See “Item 1. Business-Commercial Matters-Market Access Considerations” and “Item 1A. Risk Factors-Risks Related to the Development and Commercialization of our Product and our Product Candidates” and “-Risks Related to Regulatory Approval of our Product and our Product Candidates” for further information regarding the marketing authorization in the EEA, the market access process and related risks.

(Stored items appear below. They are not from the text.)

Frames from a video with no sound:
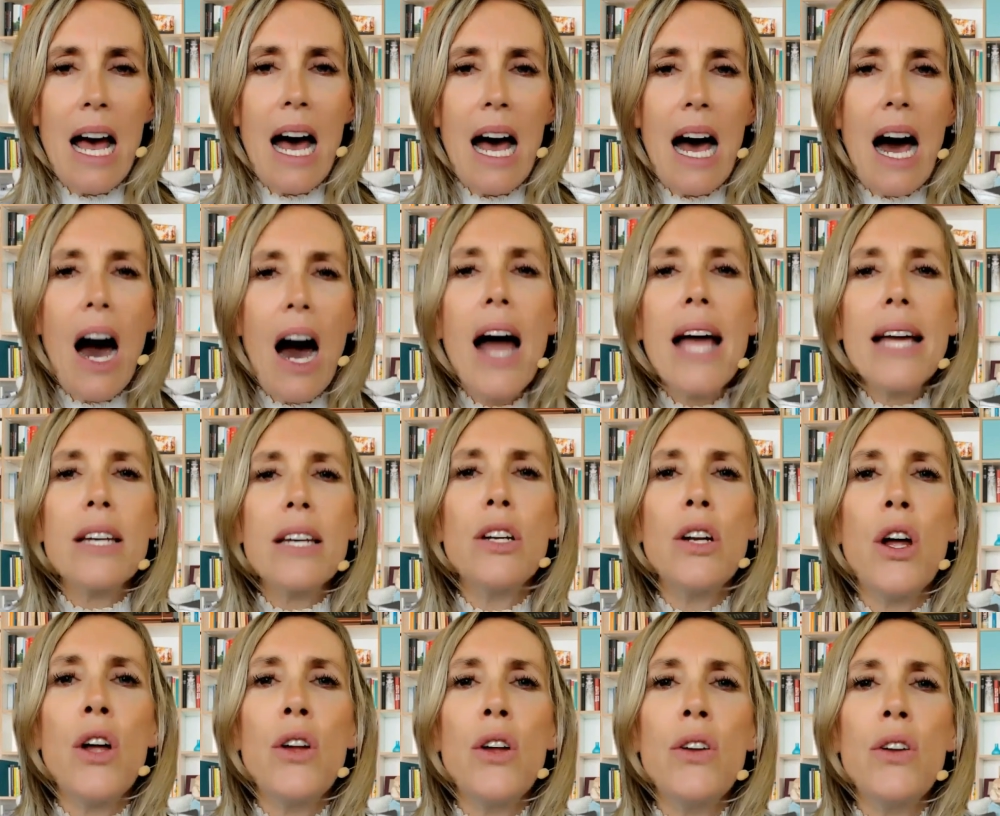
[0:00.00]
I
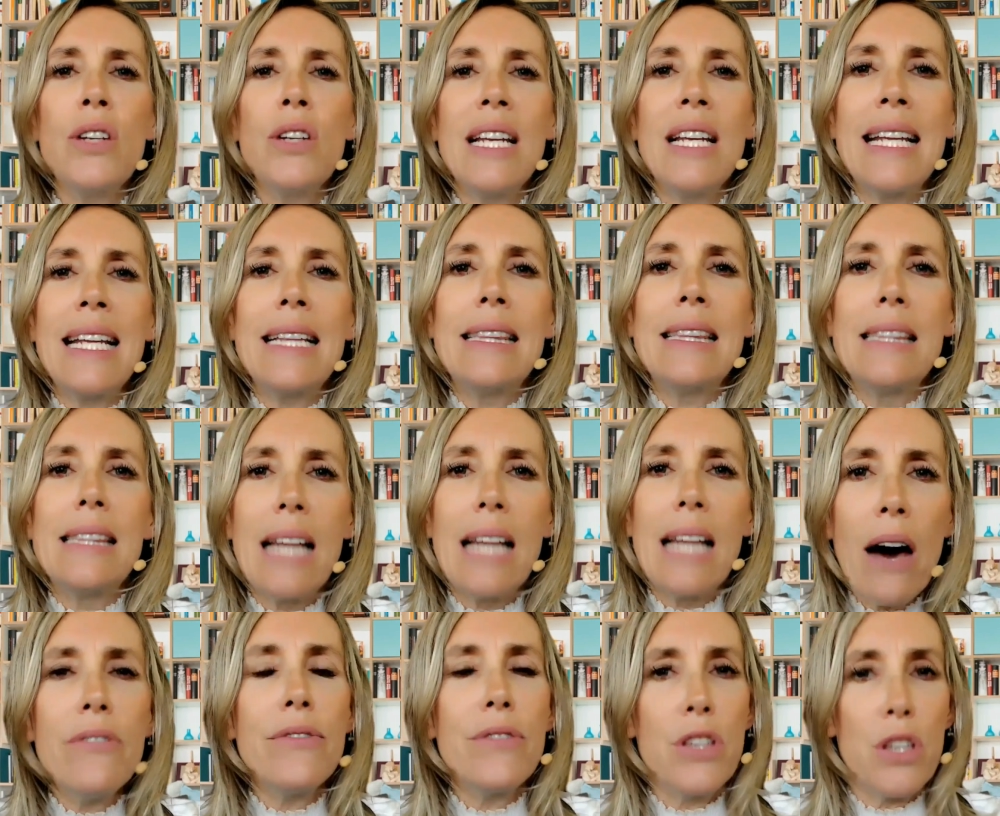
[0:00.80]
can only
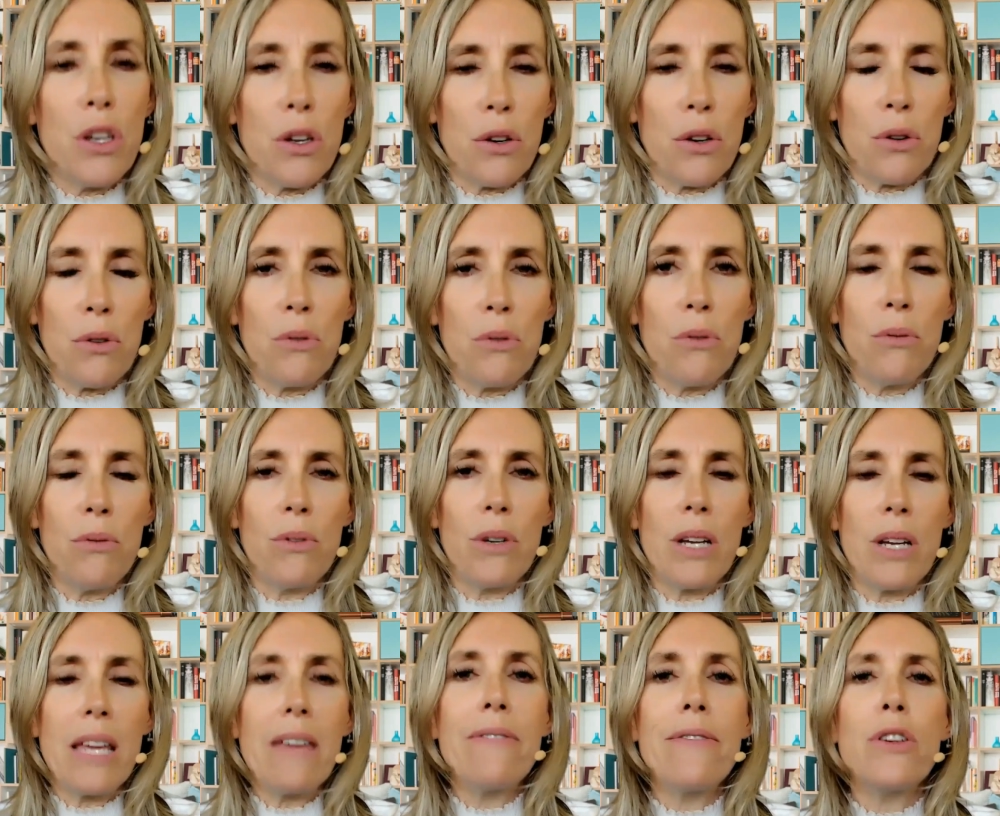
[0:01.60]
love you
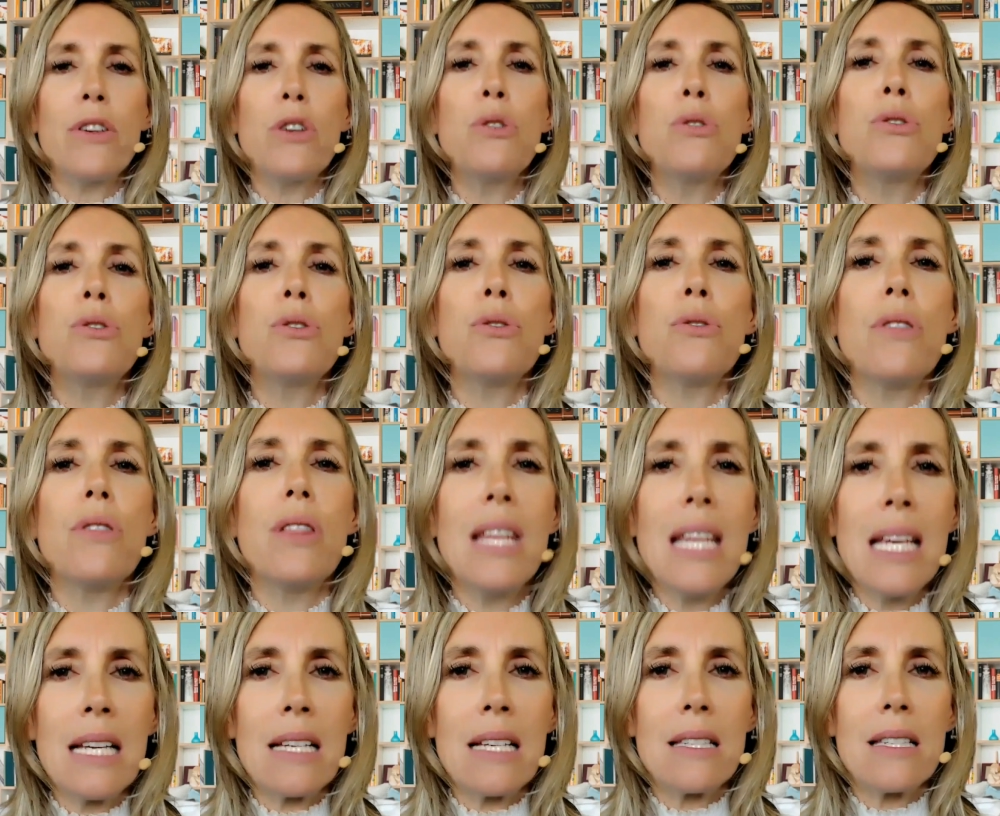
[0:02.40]
if you do
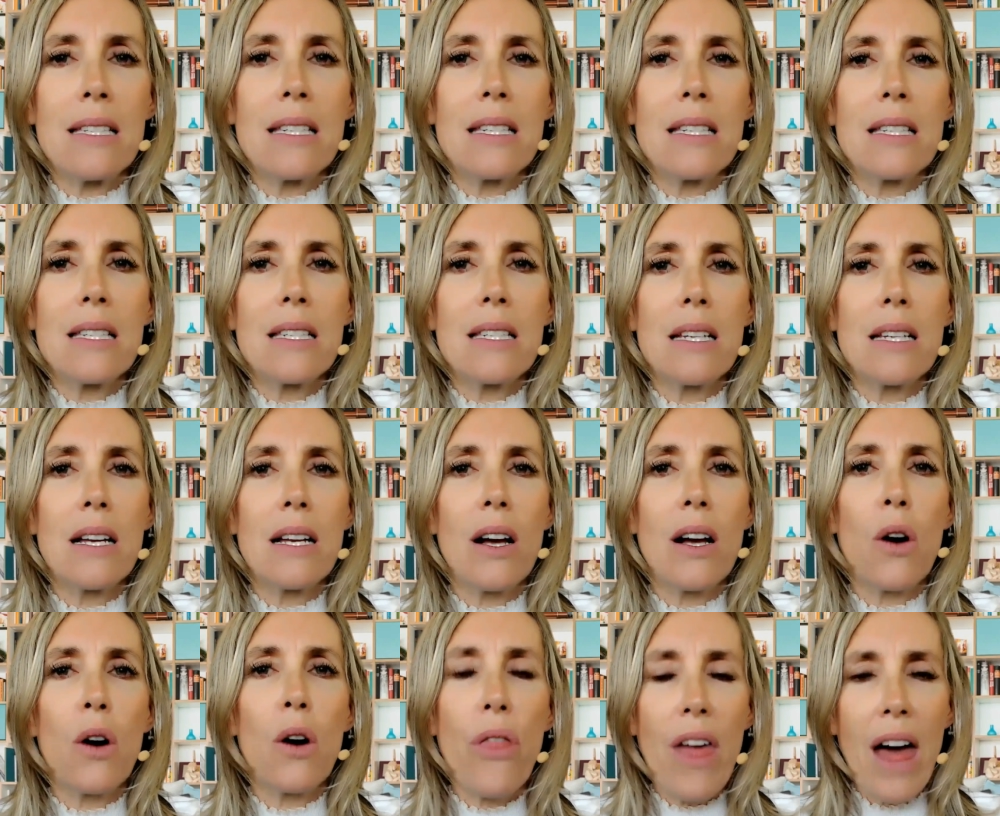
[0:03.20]
this
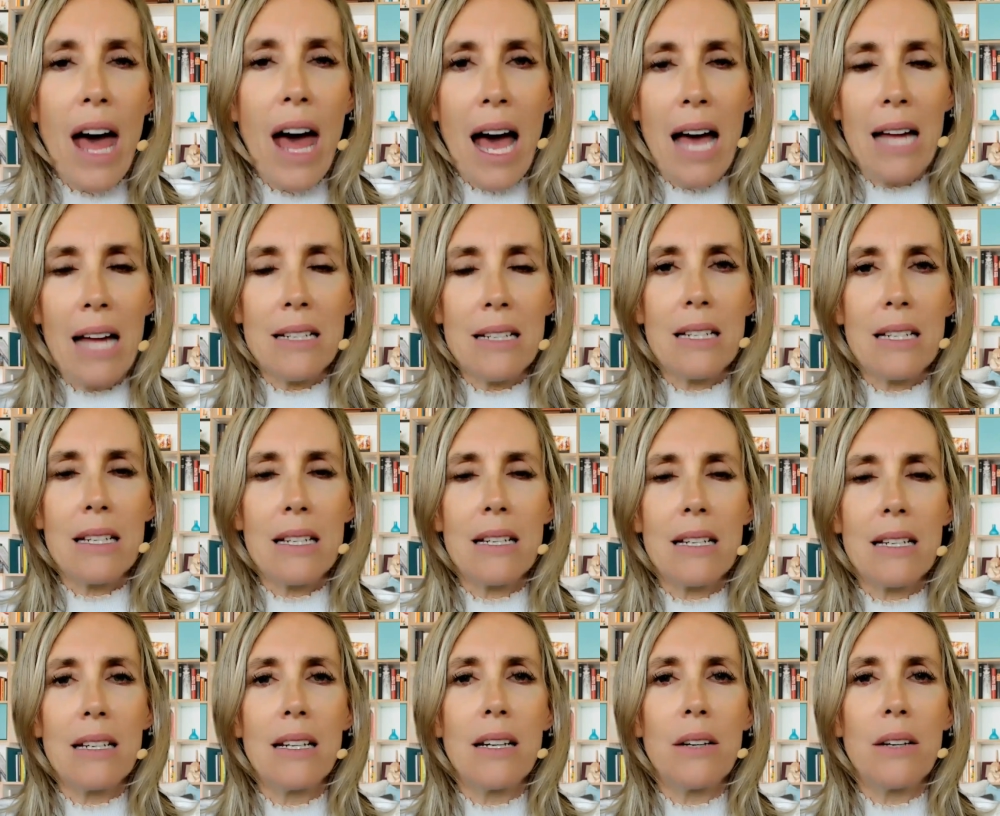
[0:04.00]
or that,
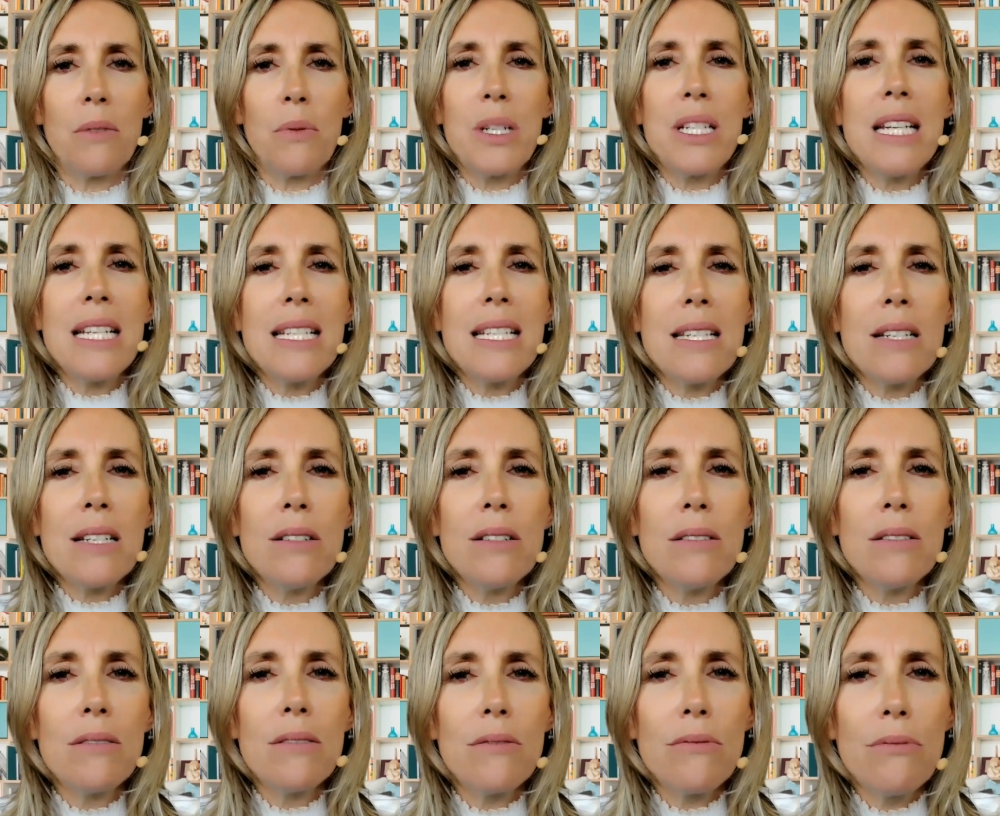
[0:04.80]
which isn't
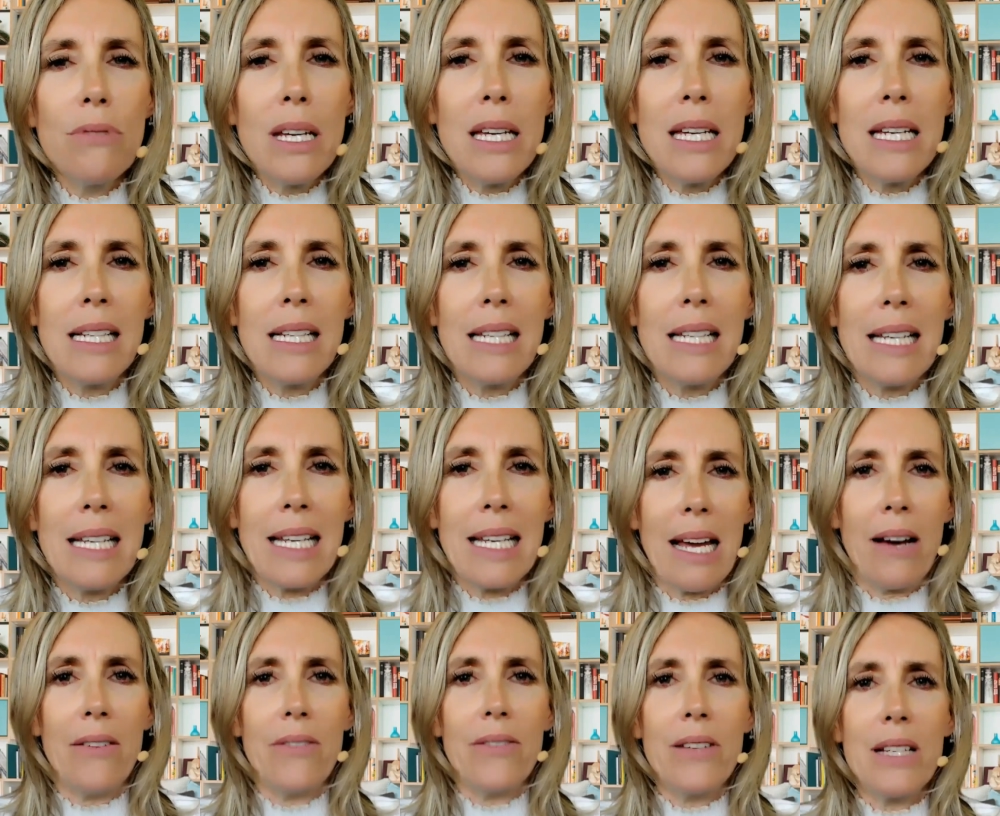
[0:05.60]
really
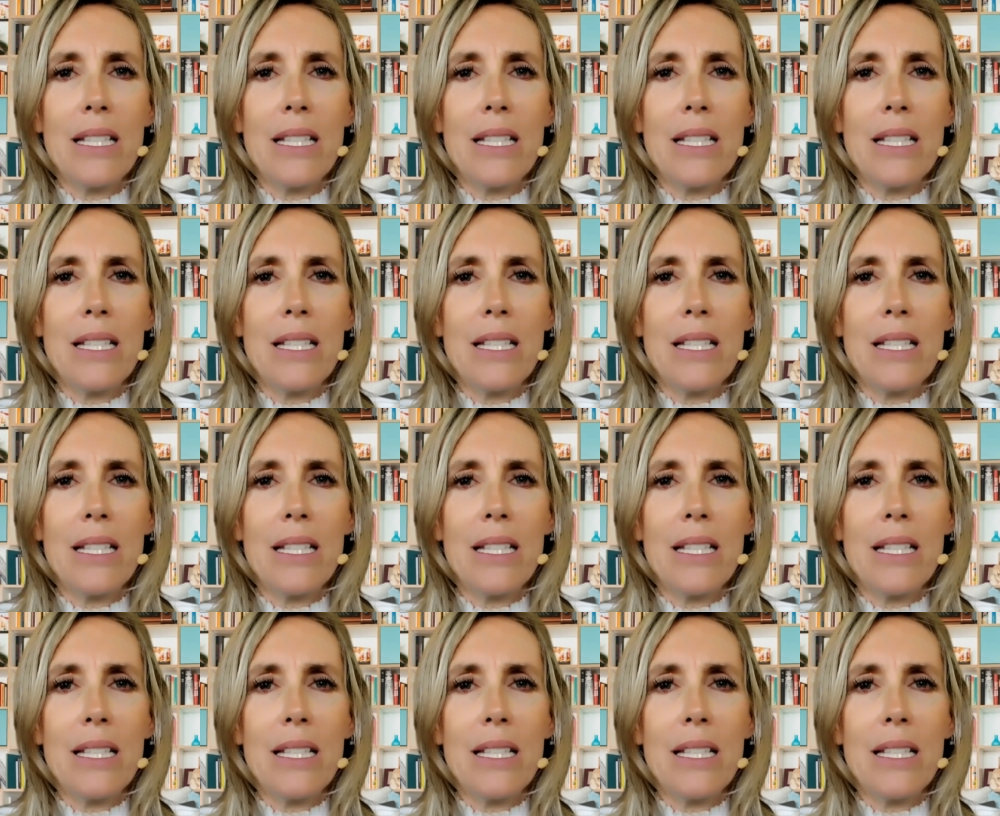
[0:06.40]
love.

As the marketing authorization holder, we are obligated to monitor the use of Translarna for nmDMD to detect, assess and take required action with respect to information that could impact the safety profile of Translarna and to report this information, through pharmacovigilance submissions, to the EMA. Following its assessment of these submissions, the EMA can recommend to the EC actions ranging from the continued maintenance of the marketing authorization to its withdrawal.
United States
Translarna is an investigational new drug in the United States. During the first quarter of 2017, we filed an NDA for Translarna for the treatment of nmDMD over protest with the FDA. In October 2017, the Office of Drug Evaluation I of the FDA issued a Complete Response Letter, or CRL, for the NDA, stating that it was unable to approve the application in its current form. In response, we filed a formal dispute resolution request with the Office of New Drugs of the FDA. In February 2018, the Office of New Drugs of the FDA denied our appeal of the CRL. In its response, the Office of New Drugs recommended a possible path forward for our ataluren NDA submission based on the accelerated approval pathway. This would involve a re-submission of an NDA containing the current data on effectiveness and safety of ataluren with new data to be generated on dystrophin production in nmDMD patients’ muscles. We followed the FDA’s recommendation and collected, using newer technologies via procedures and methods that we designed, such dystrophin data in a new study, Study 045, and announced the results of Study 045 in February 2021. Study 045 did not meet its pre-specified primary endpoint. In June 2022, we announced top-line results from the placebo-controlled trial of Study 041, which was our 18-month, placebo-controlled trial, followed by an 18-month open-label extension, of Translarna in the treatment of ambulatory patients with nmDMD aged five years or older. Following this announcement, we submitted a meeting request to the FDA to gain clarity on the regulatory pathway for a potential re-submission of an NDA for Translarna. The FDA provided initial written feedback that Study 041 does not provide substantial evidence of effectiveness to support NDA re-submission. We held a Type C meeting with the FDA in the fourth quarter of 2023 to discuss the totality of Translarna data. Based on this discussion, the FDA suggested we request a pre-submission Type C meeting to discuss the specific contents of an NDA resubmission based on results from Study 041 and from our international drug registry study for nmDMD patients receiving Translarna. This meeting is scheduled for March 2024.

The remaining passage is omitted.